Please produce a character-exact copy of the listing that follows, omitting all images.
————————
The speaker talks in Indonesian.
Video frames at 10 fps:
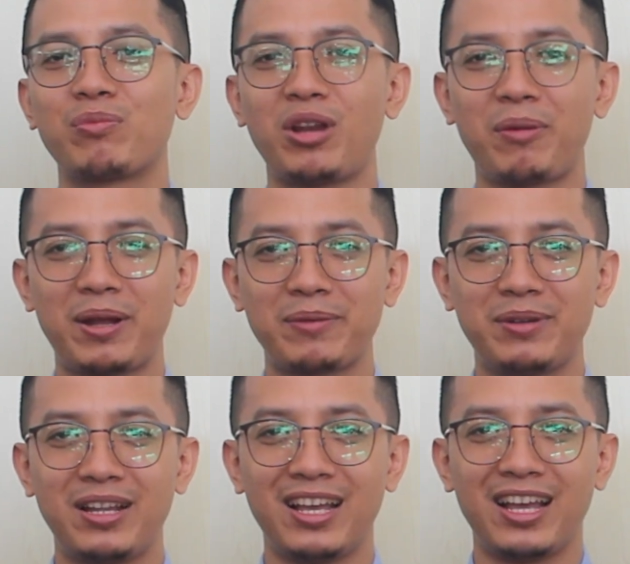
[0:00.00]

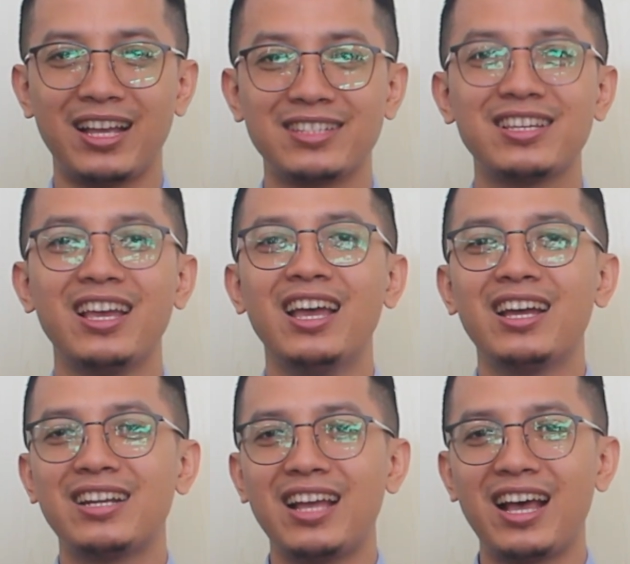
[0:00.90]

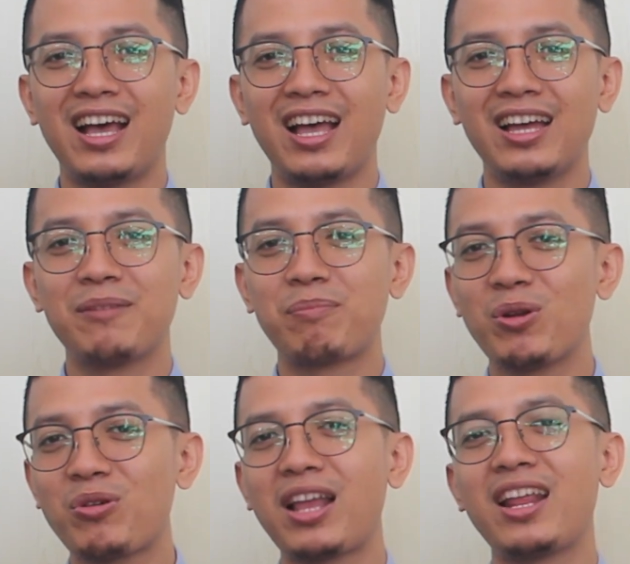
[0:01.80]
2018 nah
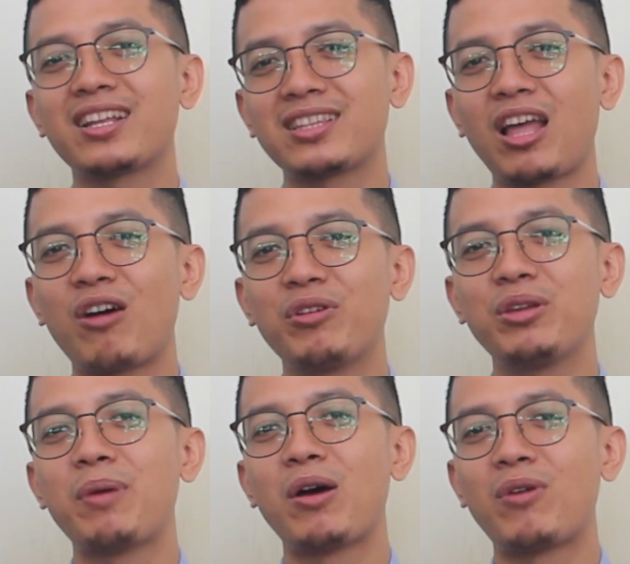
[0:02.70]
perlu kalian
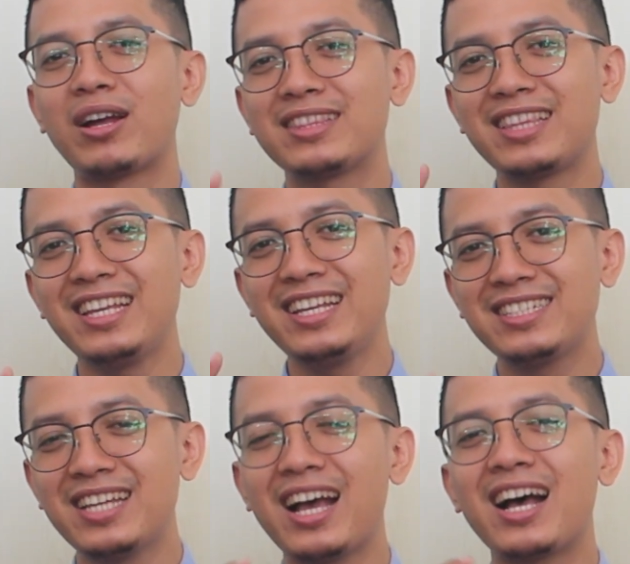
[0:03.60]
ketahui bahwa
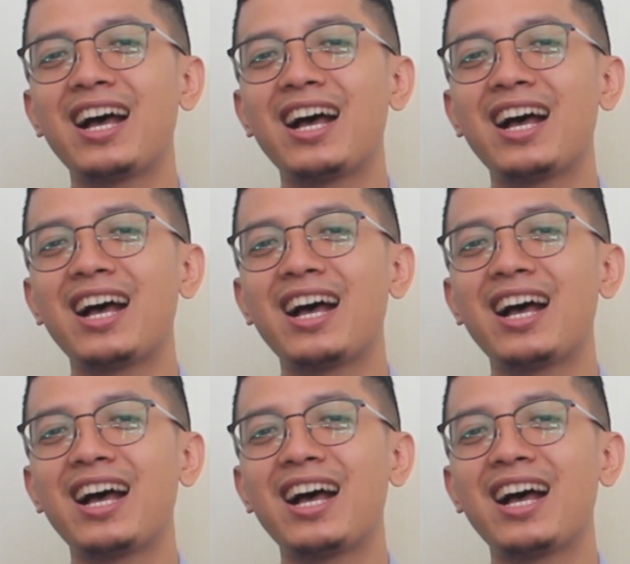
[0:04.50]
tidak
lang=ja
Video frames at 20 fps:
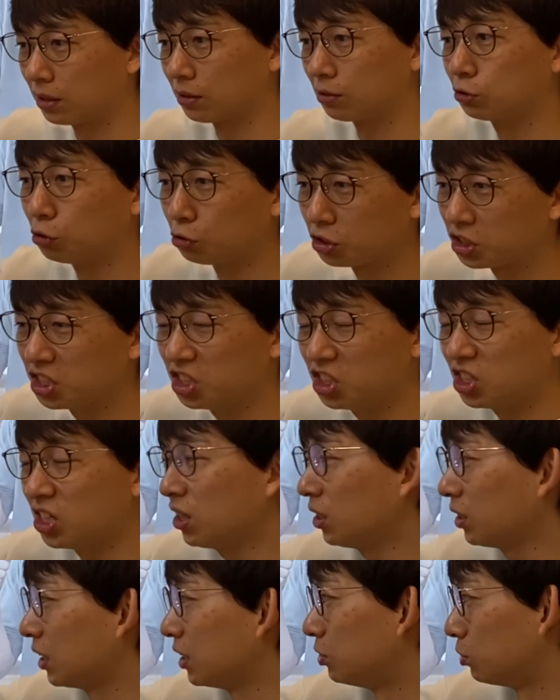組織自体
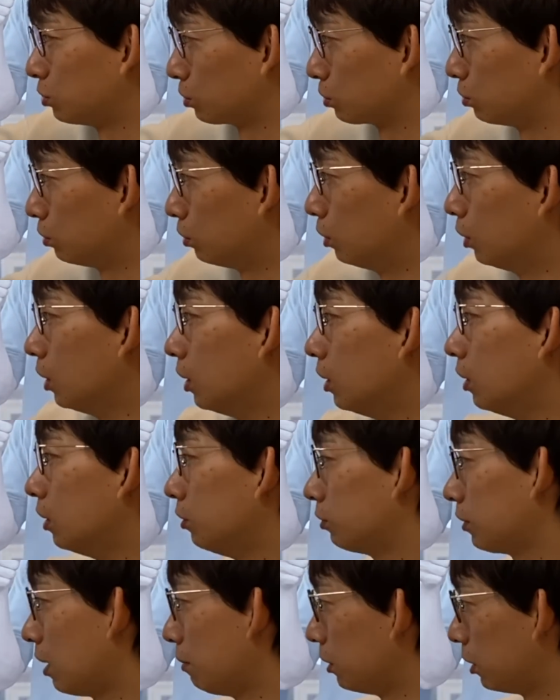が結束を
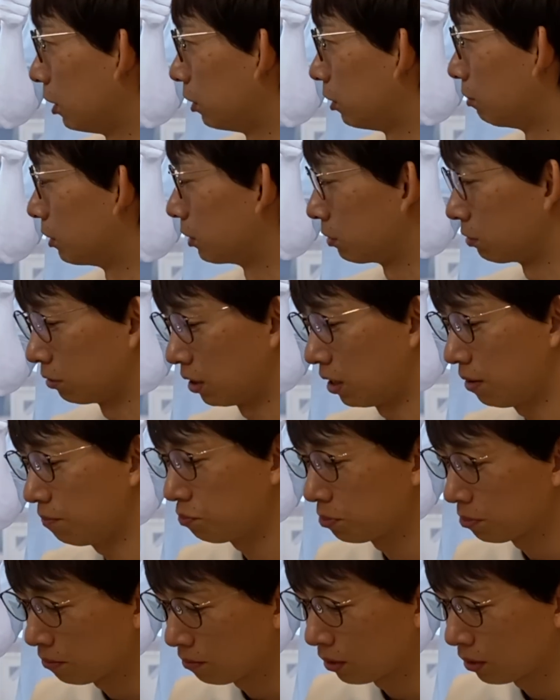深めていってますよね。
————————
* [Your response]
The speaker talks in Indonesian.
Video frames at 10 fps:
[0:00.00]

[0:00.90]

[0:01.80]
2018 nah
[0:02.70]
perlu kalian
[0:03.60]
ketahui bahwa
[0:04.50]
tidak
lang=ja
Video frames at 20 fps:
組織自体
が結束を
深めていってますよね。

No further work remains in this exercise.